Hey John not sure if you have a decent source but I'm also interested in green theratube as well as any other equivalent tubes.


----------



## gamekeeper john

Gwilym said:


> Hey John not sure if you have a decent source but I'm also interested in green theratube as well as any other equivalent tubes.


 thanks, i plan to get a wide range of theraband together, the reason i am doing it is because i went to get some theraband blue of ebay and there wasn't any! also there wasnt any silver! if people only want a meter or so they have to buy a 5m roll, i might even do a selection of a meter of each or somthing, if all go's well i will have all the colours available and tubes aswell in the near future, yes i will probaly get the green in aswell, thanks john


----------



## whipcrackdeadbunny

You couldn't find any silver? That's my fave at the mo, but I'll be buying some gold next time I think (it's been a while) I'm down to my last quarter in my roll, won't be long.


----------



## Bob Fionda

Great John, I'm looking forward to seeing. I usually get gold thera from ebay. Let me know, I'll buy them from you. Cheers.
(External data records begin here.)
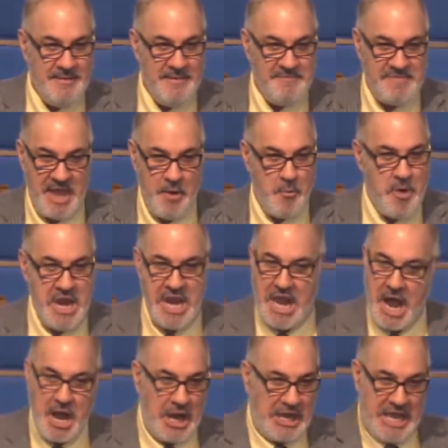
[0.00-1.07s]
that we
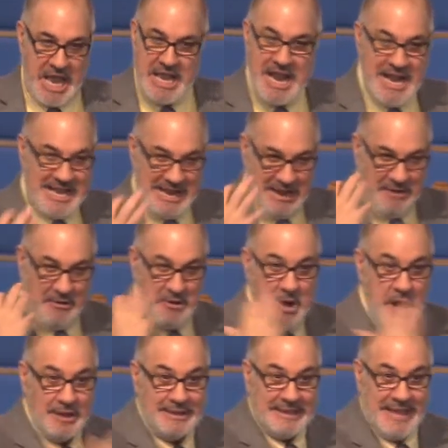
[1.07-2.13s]
got to get in there,
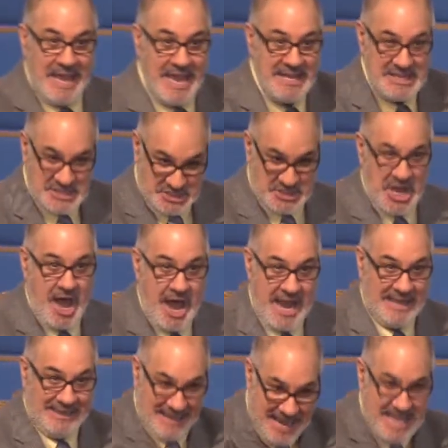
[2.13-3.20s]
lay it
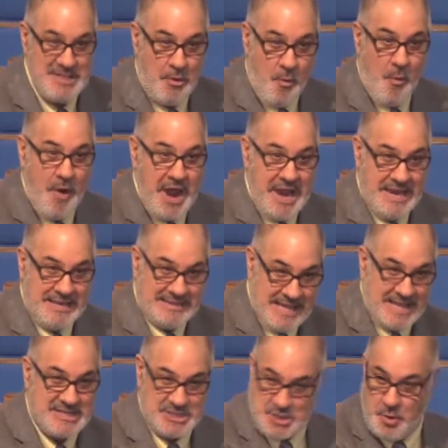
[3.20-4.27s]
aside, lay the weight
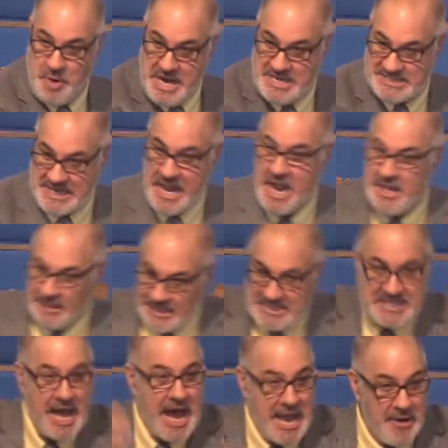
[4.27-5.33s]
that so easily,
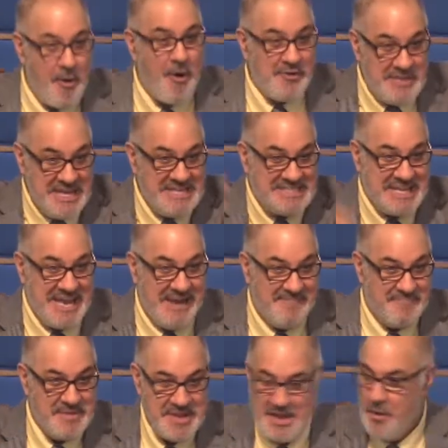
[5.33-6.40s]
let's tie all these
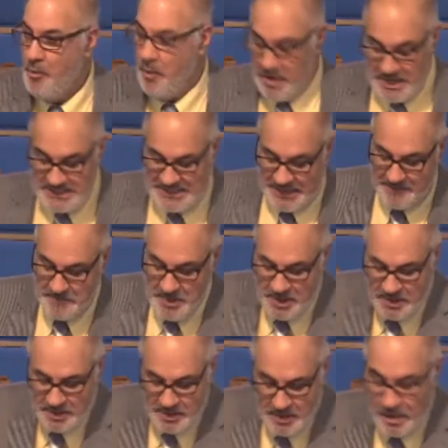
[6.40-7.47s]
in. What is
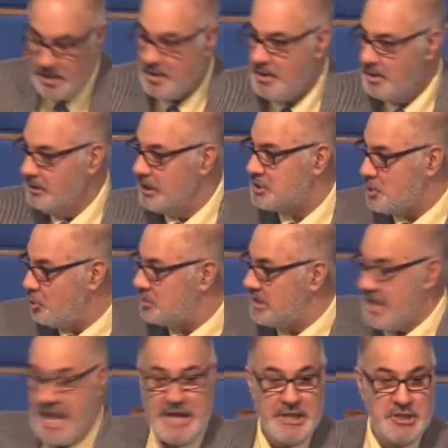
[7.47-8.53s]
it? Let's go to
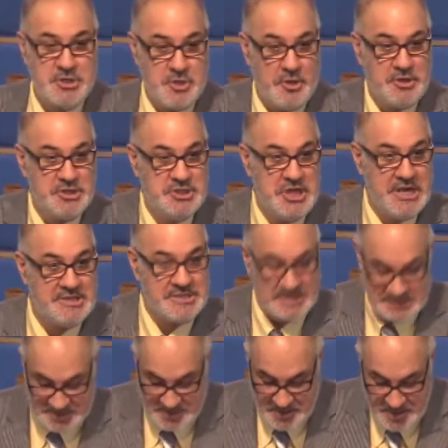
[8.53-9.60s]
the head of the church,
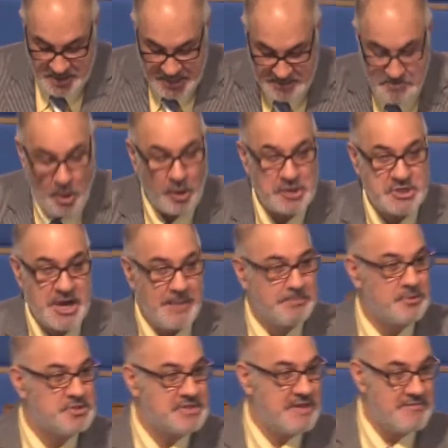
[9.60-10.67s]
Jesus. In Mark
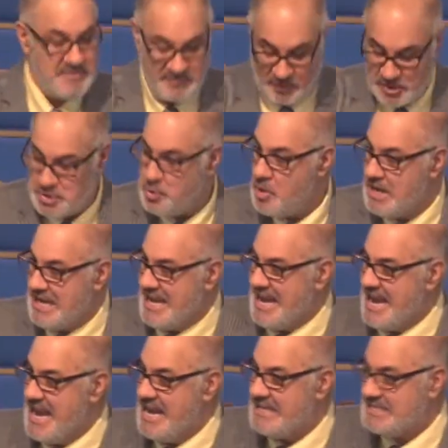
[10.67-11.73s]
chapter 7, verse 20,
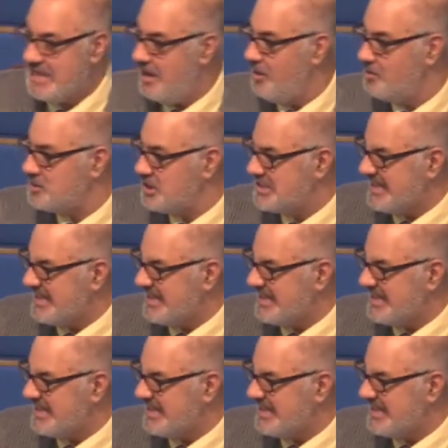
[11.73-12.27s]
he tells us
Bob


----------



## NoSugarRob

used gold and black. think black was my fave (shooting 9.5mm steel) but its short life meant gold was the better choice for me (better value for money)


----------



## GameKeeper

Gold and silver work best for me







I didnt used thera tubes yet but like to try some day


----------



## gamekeeper john

O.K. then here is the price list,

1m x 14cm of theraband gold = £6.99 
1m x 14cm of theraband silver = £5.99
1m x 14cm of theraband black = £4.99
1m x 14cm of theraband blue = £4.49

5m x 14cm of theraband gold = £26.99
5m x 14cm of theraband silver = £23.99
5m x 14cm of theraband black = £20.99
5m x 14cm of theraband blue = £18.99

there will be a small postage charge of £1.99 via first class post & £0.99p via second class post, international buyers will be charged £1.99 via airmail, also i would like to point out that this theraband will be ready for immediate dispatch,

i am also trying to get hold of some latex which i would like to start suplying people with, but i would like to point out that i would NOT ship the latex to the U.S.A. because thats tex's turf.
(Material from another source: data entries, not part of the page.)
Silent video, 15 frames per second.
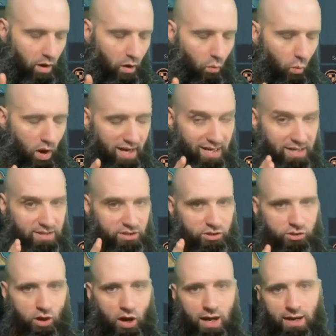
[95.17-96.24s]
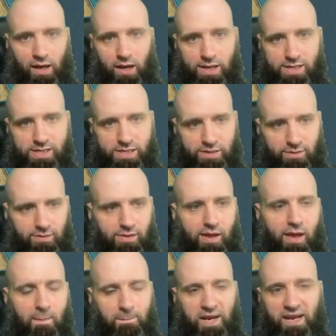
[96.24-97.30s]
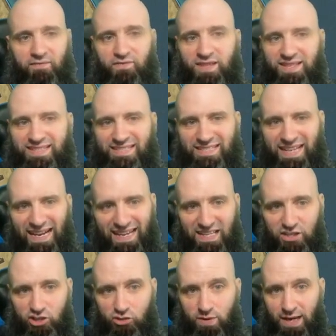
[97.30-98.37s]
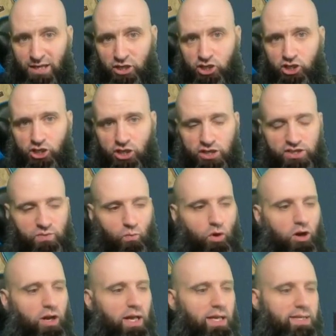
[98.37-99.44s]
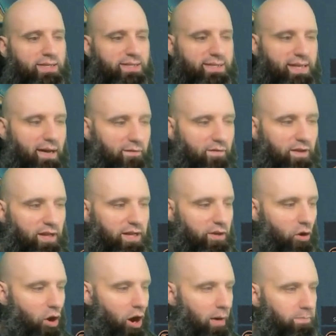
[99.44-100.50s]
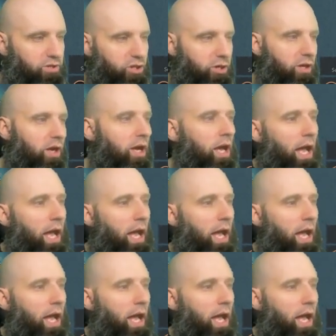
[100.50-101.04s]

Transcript: One is not ideal, but if the second strategy doesn't work, it's definitely an option.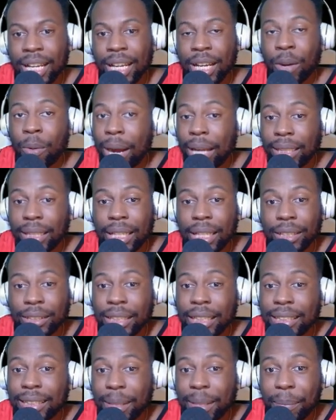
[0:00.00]
Kawhi
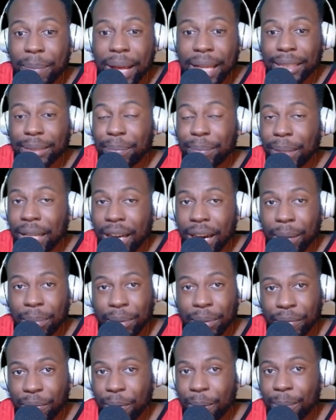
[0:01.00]
Leonard is the best playoff
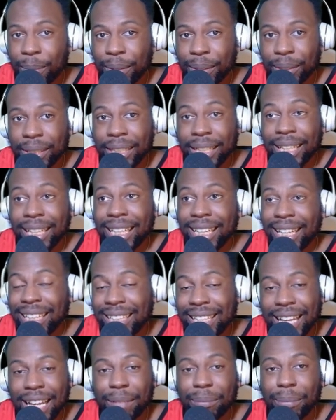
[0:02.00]
performer
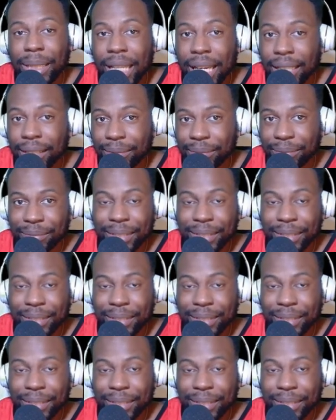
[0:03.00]
in the N B A.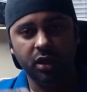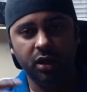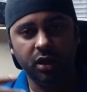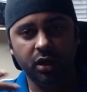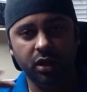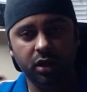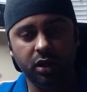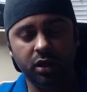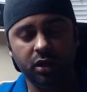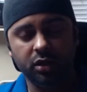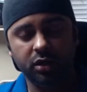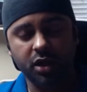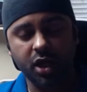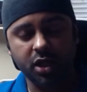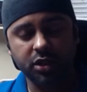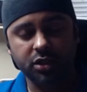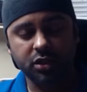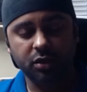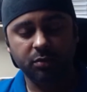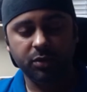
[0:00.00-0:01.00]
and
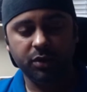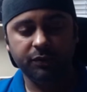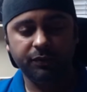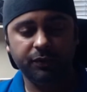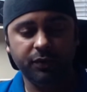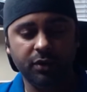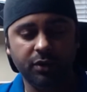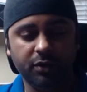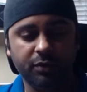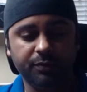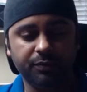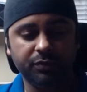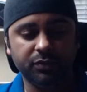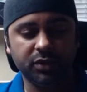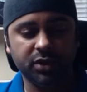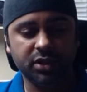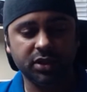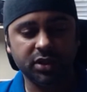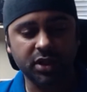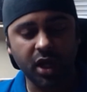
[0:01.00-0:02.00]
that's coming from
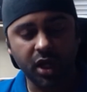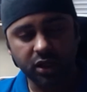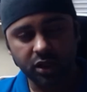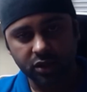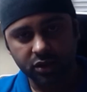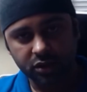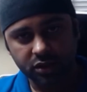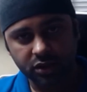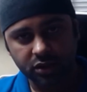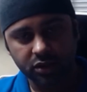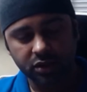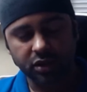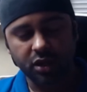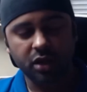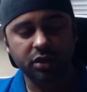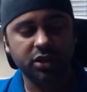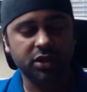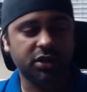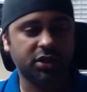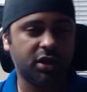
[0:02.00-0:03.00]
Xenos.
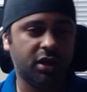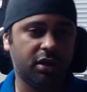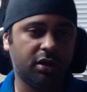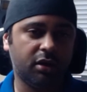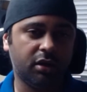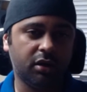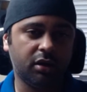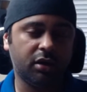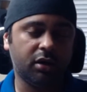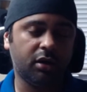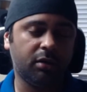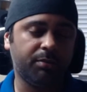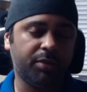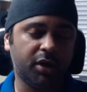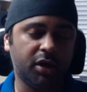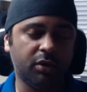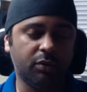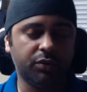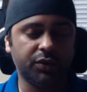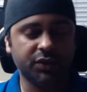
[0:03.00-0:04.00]
That same company,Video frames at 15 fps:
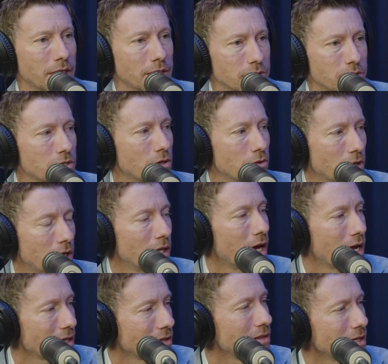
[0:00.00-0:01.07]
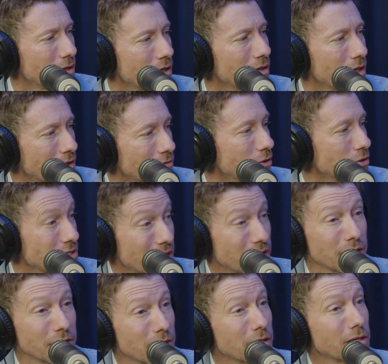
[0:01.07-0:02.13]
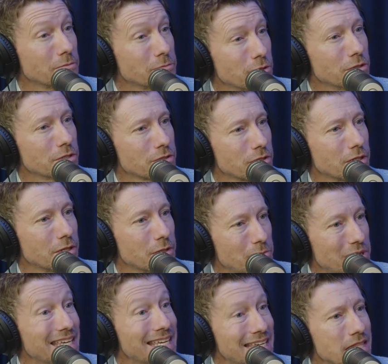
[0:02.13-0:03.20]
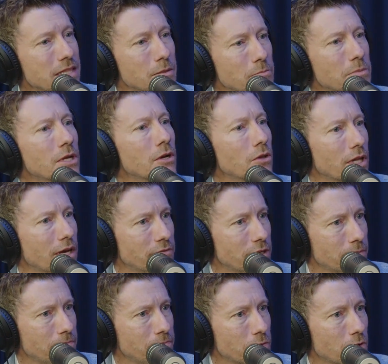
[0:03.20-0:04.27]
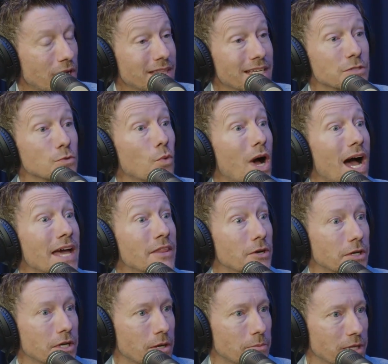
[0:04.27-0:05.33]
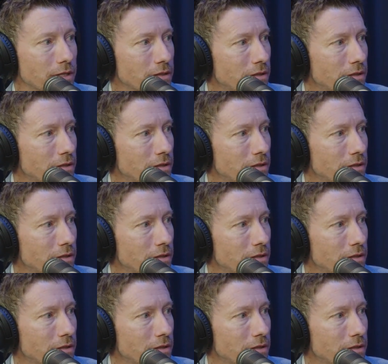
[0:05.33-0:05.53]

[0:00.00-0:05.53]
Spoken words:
Right? So a lot of folks I think that come to us are going to be in the middle of it, right? That's why they're coming.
hopefully i will have this all set up within a week or to with a different ebay acount, i will get a banner link made to put on my signature, also i will hapily do you a selection of different colours of theraband,

regards -- Gamekeeper John


----------



## mckee

i like black and sliver


----------



## marcus sr

silver or black


----------



## Aeroflot

John, would you sell fully made band sets in different colours, or just the theraband as a full roll?


----------



## gamekeeper john

Aeroflot said:


> John, would you sell fully made band sets in different colours, or just the theraband as a full roll?


i would rather just sell the lengths has i spend hours a day making bandsets has it is lol, but if you send me a message when i'm up and running with the different colours i will get whatever you want made for you, thanks -- gamekeeper john


----------



## slingshot_sniper

Keep us posted on the latex John,I have some Tex bands to compare it with


----------



## gamekeeper john

slingshot_sniper said:


> Keep us posted on the latex John,I have some Tex bands to compare it with


 yeah will do mate, its more than likely going to be the same stuff, john


----------



## slingshot_sniper

gamekeeper john said:


> Keep us posted on the latex John,I have some Tex bands to compare it with


 yeah will do mate, its more than likely going to be the same stuff, john
[/quote]
That would be cool,cheers.


----------



## Snipez1978

That will be great John I've got some gold/black/blue & silver at the minute but will buy from you from now on

Atb rob


----------



## Dayhiker

Great John. I'm really into silver ATM, but I like gold too. Will buy from you happily.


----------



## slingshotvibe

any newwss about selling acceories


----------



## bj000

i have only used the gold ones so far, but i got blue and black to try


----------



## NaturalFork

I usually use "alternative" type band. I like to pick stuff up locally so i get stuff from sports authority. Works well But if I were to buy thera band, I would get gold.


----------



## bj000

NaturalFork said:


> I usually use "alternative" type band. I like to pick stuff up locally so i get stuff from sports authority. Works well But if I were to buy thera band, I would get gold.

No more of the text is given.